What are the key issues and challenges in implementing the Smart Cities Mission?

Challenges are at multiple levels. For me, the challenge is twofold: How to complete the mission in time and how to achieve quality implementation comparable to the best in the world.

It is not going to be an easy task. This mission is a first of its kind. There are no templates or prototypes that we can follow. The deadlines are stringent. The scale is huge! Thousands of people are working in the mission mode. I do not see these 100 cities as individual cities – it is a whole, in many ways, a new ecosystem is being developed.

While issues of financing, institutional and technical capacities, and integration does exist, to meet the challenge of time and quality, I need to address three significant issues.

First and the most important idea is that of developing the right kind of networks – human networks, physical networks and knowledge networks. This network of networks embodies the vital ingredients critical to the cities’ success. The human networks we are developing consist of city administrators like CEOs and SPV officials, smart city fellows and interns, domain experts, smart city/urban professionals. Physical networks consist of complete streets, renewable power, water and sewage grids and so on. Knowledge networks focus on industry-government-academia-city partnerships at both the national and international levels.

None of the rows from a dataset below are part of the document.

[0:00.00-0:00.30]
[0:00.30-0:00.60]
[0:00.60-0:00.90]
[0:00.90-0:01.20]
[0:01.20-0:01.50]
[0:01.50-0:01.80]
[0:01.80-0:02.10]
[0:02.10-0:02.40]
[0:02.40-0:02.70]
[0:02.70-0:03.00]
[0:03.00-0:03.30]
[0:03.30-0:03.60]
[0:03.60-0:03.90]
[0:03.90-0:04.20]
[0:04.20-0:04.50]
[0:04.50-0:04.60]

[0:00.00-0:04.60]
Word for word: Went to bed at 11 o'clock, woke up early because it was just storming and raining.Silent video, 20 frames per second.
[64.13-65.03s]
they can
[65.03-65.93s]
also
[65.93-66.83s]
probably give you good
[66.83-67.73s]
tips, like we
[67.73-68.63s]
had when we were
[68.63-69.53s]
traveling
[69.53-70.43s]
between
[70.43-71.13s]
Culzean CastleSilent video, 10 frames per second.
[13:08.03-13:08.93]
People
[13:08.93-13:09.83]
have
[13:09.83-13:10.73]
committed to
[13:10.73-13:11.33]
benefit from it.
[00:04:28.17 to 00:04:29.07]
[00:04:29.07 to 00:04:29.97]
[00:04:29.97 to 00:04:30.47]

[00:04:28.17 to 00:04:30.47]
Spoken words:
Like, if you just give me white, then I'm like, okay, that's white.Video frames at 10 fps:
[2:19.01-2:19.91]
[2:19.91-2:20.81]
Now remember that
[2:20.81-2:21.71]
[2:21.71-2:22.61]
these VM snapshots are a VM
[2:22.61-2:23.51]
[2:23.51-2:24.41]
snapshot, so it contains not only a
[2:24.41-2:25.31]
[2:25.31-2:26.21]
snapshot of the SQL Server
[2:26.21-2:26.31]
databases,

Second, how to infuse adaptability in the teams and systems that is so vital for cities. As they say, change is the only constant. And that is how it is going to be like in the future. In my experience, projects often get stuck whenever circumstances are not ideal. The situation is very dynamic. I am working on developing capacity at the city level to quickly evaluate what options are available with them instead of staying put when a situation emerges to be different from what was envisaged when planned. Adaptability would be vital after the implementation is complete in effectively managing the cities.

Optimising diversity is another significant challenge within the Mission. You have too much of it or too little, and the mission risks the chance of floundering! Striking the right balance is a big challenge. While we make sure all cities design and implement their projects to suit their unique context we also need to ensure there is enough standardisation so we don’t reinvent the wheel every time for every project.

What are the key priorities for the next year?

Since its launch, the mission has achieved a level of maturity that allows us to focus on accelerating the implementation.

There are 27 integrated command and control centres where work has already started and are likely to be completed well within the next year. Another 32 have been tendered out, some of which will also become operational within the next year. Similarly, 34 complete street projects are now grounded and 10 tendered out. About 32 PPP projects worth almost Rs 50 billion are grounded. We will look at completing them at the earliest. More than 60 smart water and waste water projects worth Rs 60 billion are under implementation. We are focussing on completing most of them by next year, while we continue setting up a robust foundation for the smart city ecosystem in India, as discussed earlier!